Di alun-alun, jam kota berdetak normal lagi. Penjaganya—yang rambutnya memutih sedikit—sering melihat dua orang lewat pada sore tertentu, berhenti sebentar untuk menatap langit, lalu melanjutkan langkah. Tidak ada pegangan tangan, tidak ada pelukan. Tapi jarak mereka selalu seukuran payung.
Kota tidak bertanya apa status mereka. Kota hanya mencatat etika: jika dua orang saling menjaga ruang, maka jalan di antara mereka akan merapikan diri.
Dan payung merah itu? Sesekali masih kembali sendiri ketika lupa dibawa pulang. Etika kota bekerja tanpa diminta.
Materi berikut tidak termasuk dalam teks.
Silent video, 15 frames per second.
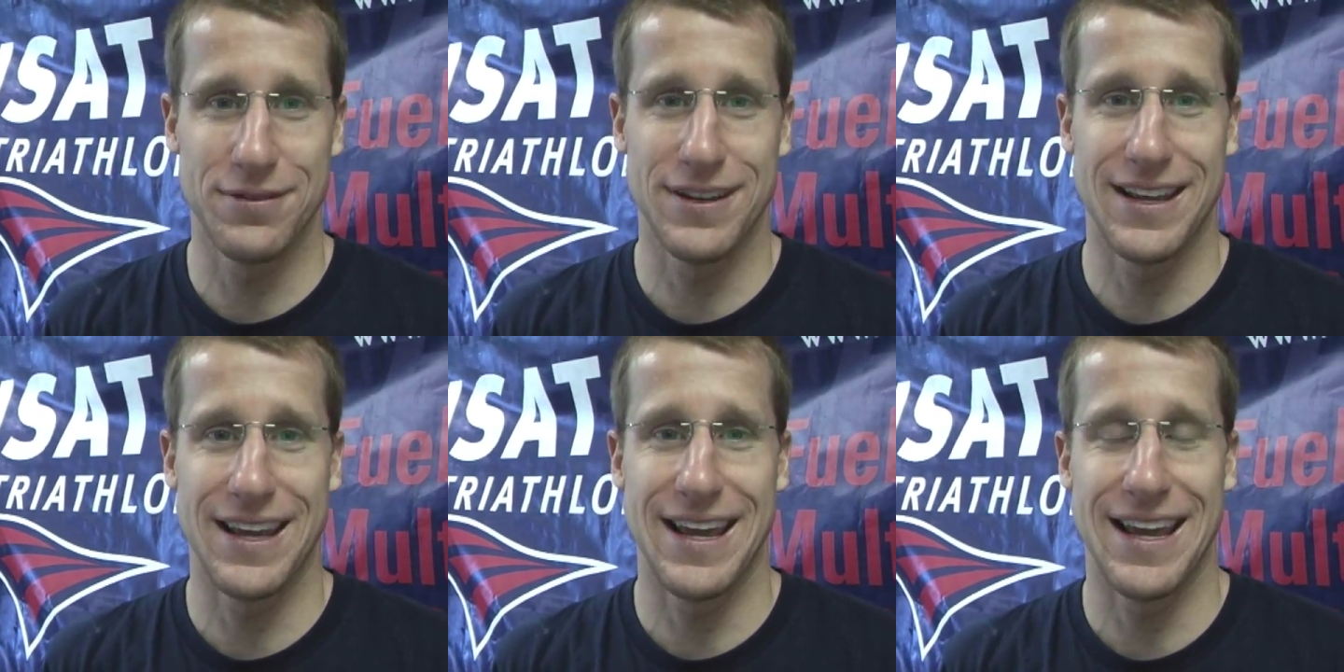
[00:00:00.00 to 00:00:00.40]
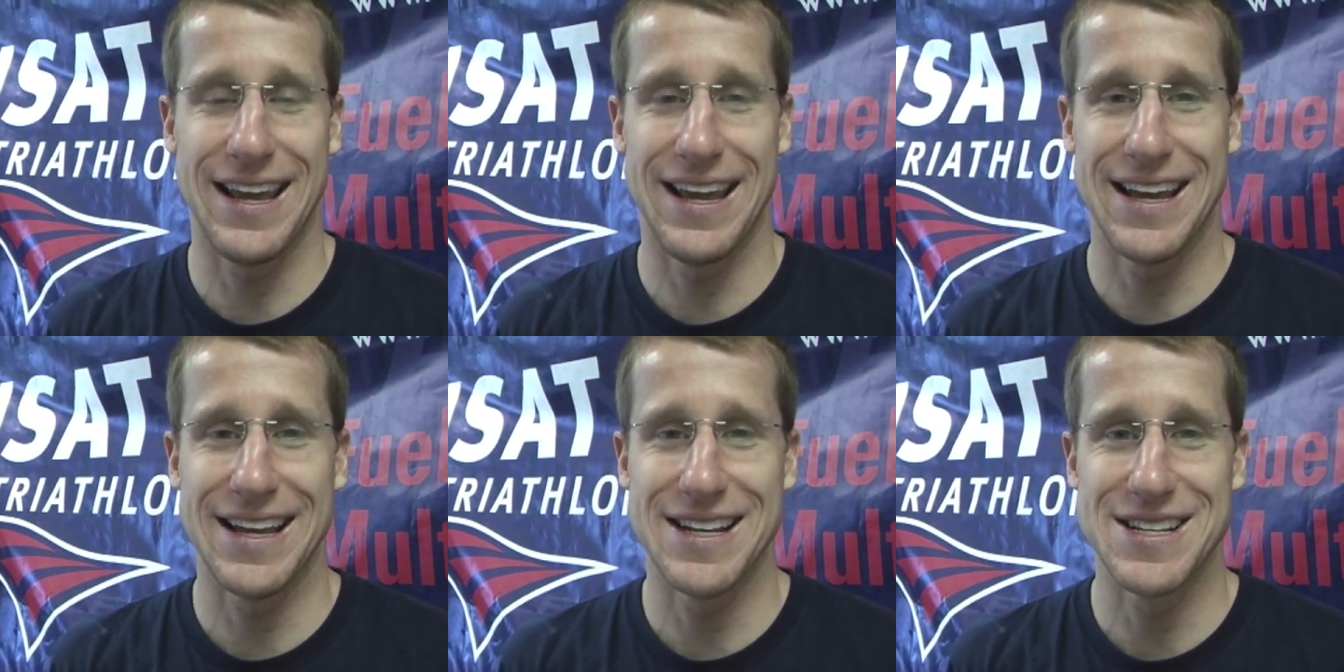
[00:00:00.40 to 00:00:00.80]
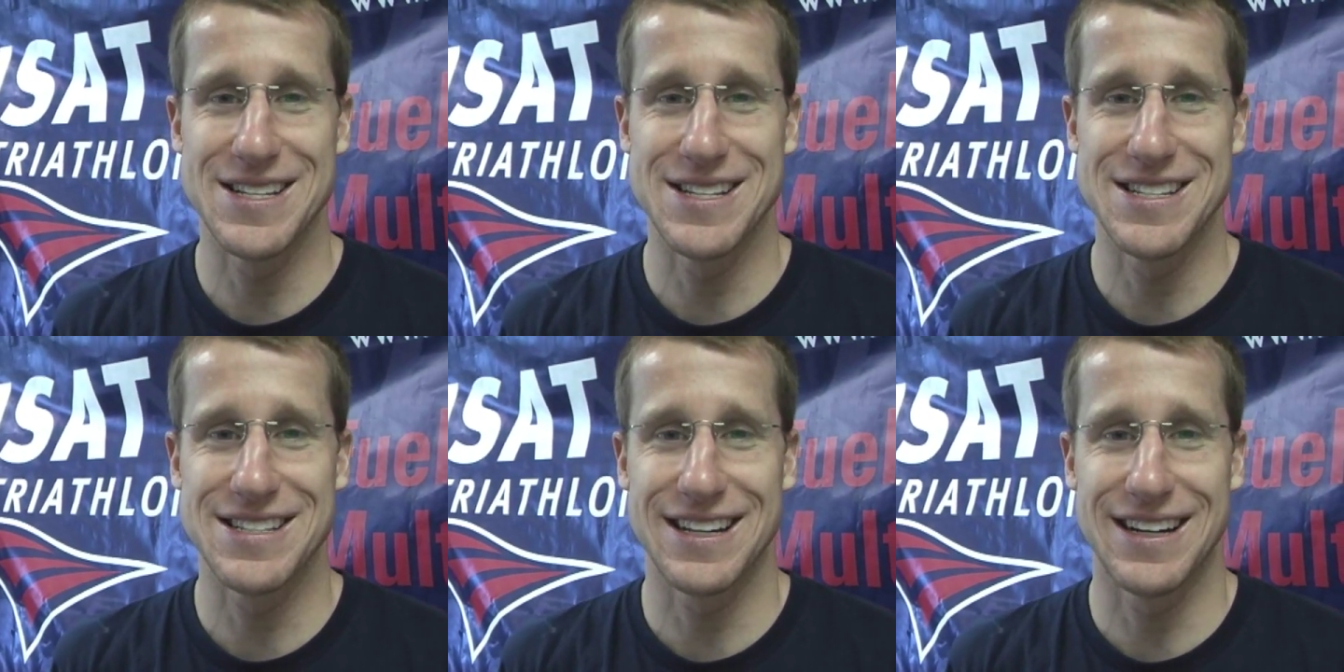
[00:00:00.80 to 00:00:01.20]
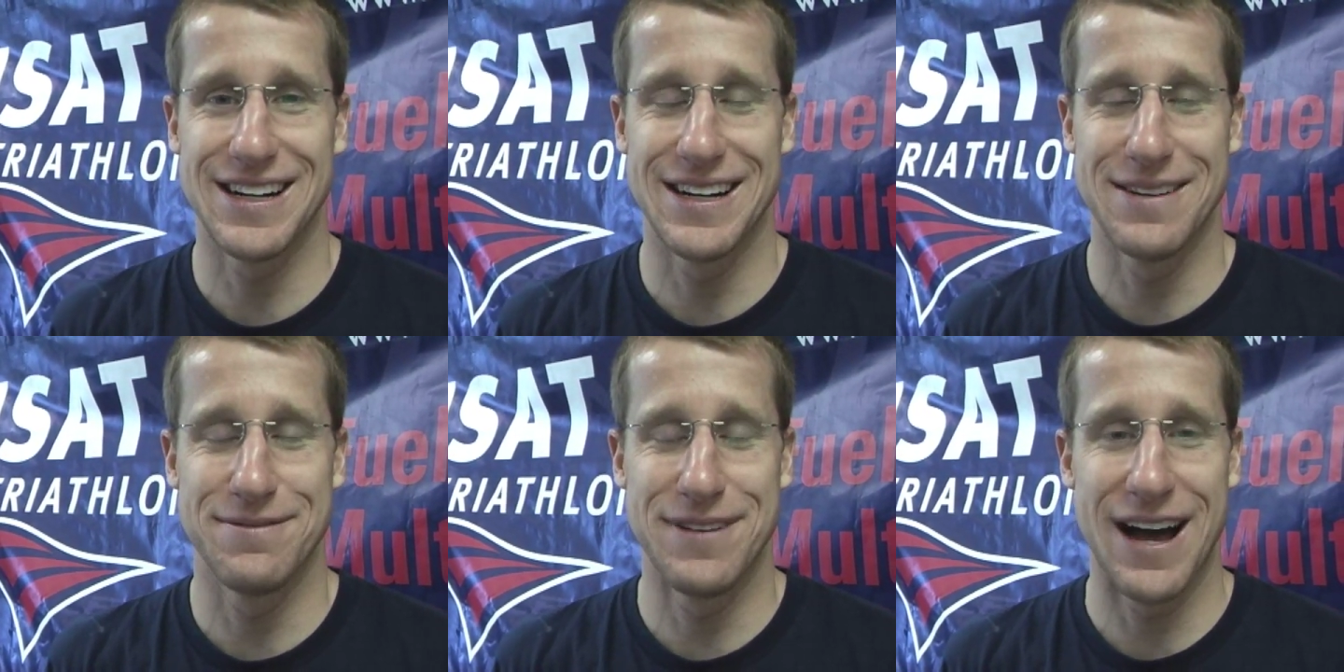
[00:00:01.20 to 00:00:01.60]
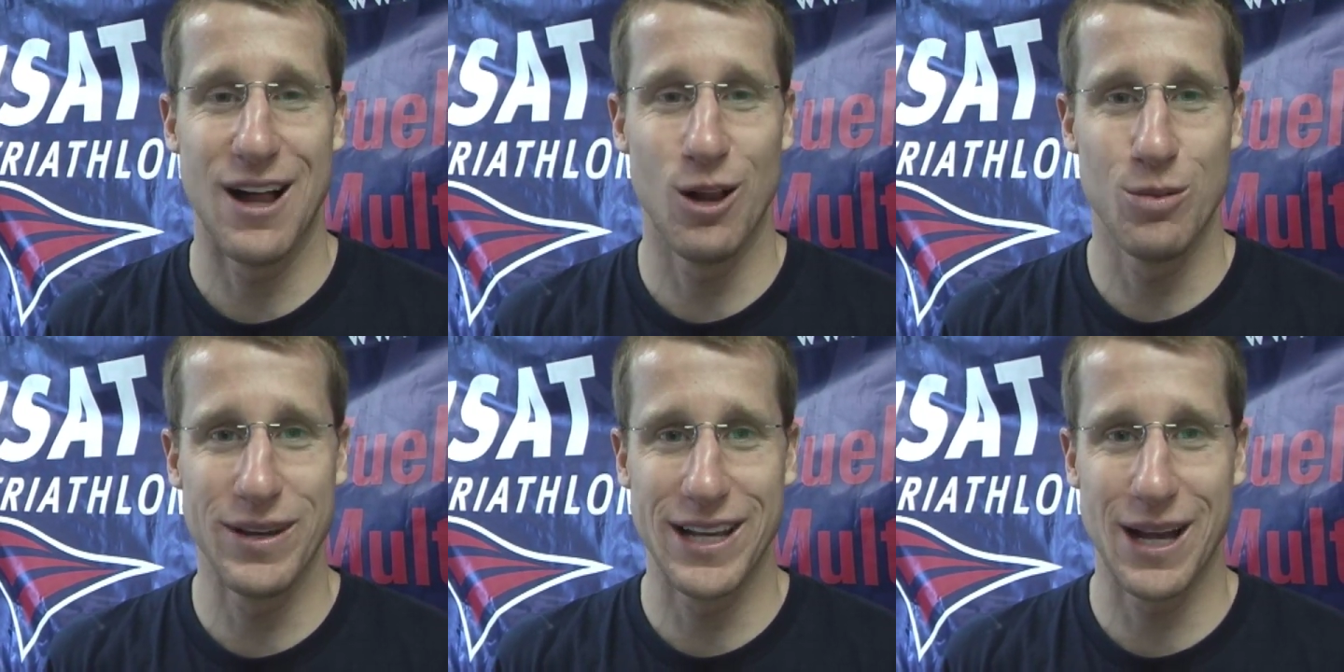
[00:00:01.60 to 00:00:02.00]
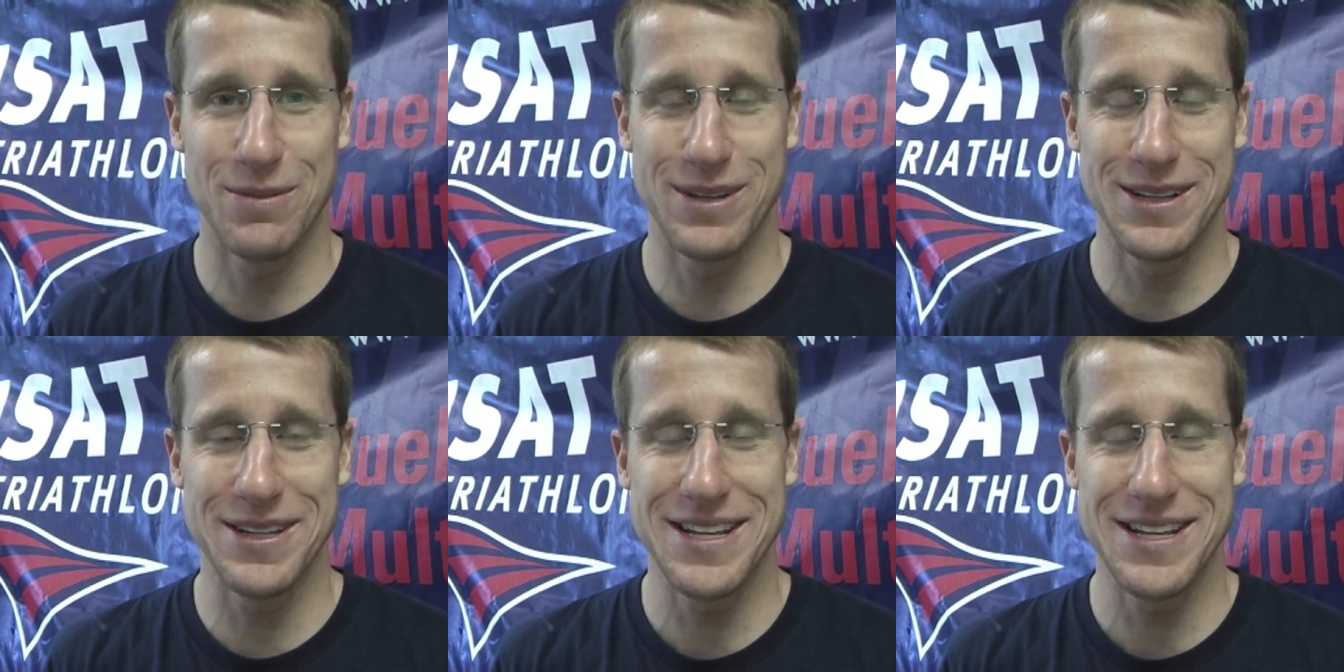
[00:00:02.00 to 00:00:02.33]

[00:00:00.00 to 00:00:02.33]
and Val will be coming.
Mungkin itulah cara kota mengingatkan: beberapa hal tidak harus dimiliki untuk menjadi milik. Beberapa hal cukup dirawat agar tetap kembali pada bentuk paling sederhana: dua orang yang berani berjalan pelan di bawah langit yang sama.
Penutup
Jika esok rute berubah, mereka tahu caranya membaca peta. Jika payung hilang, mereka tahu kota akan mengembalikannya—bukan karena mereka menuntut, melainkan karena mereka belajar untuk tidak mengunci pintu. Dan jika suatu nama asing lewat di udara, sebagaimana dulu kata-kata remeh yang membuat mereka tertawa seperti gudang4d, mereka akan saling pandang dan tersenyum: remeh pun bisa menjadi penanda bahwa bahasa mereka masih bekerja.
Cinta, pada akhirnya, adalah etika kecil: menata jarak, menepati diri, dan membiarkan kota mengembalikan yang layak kembali.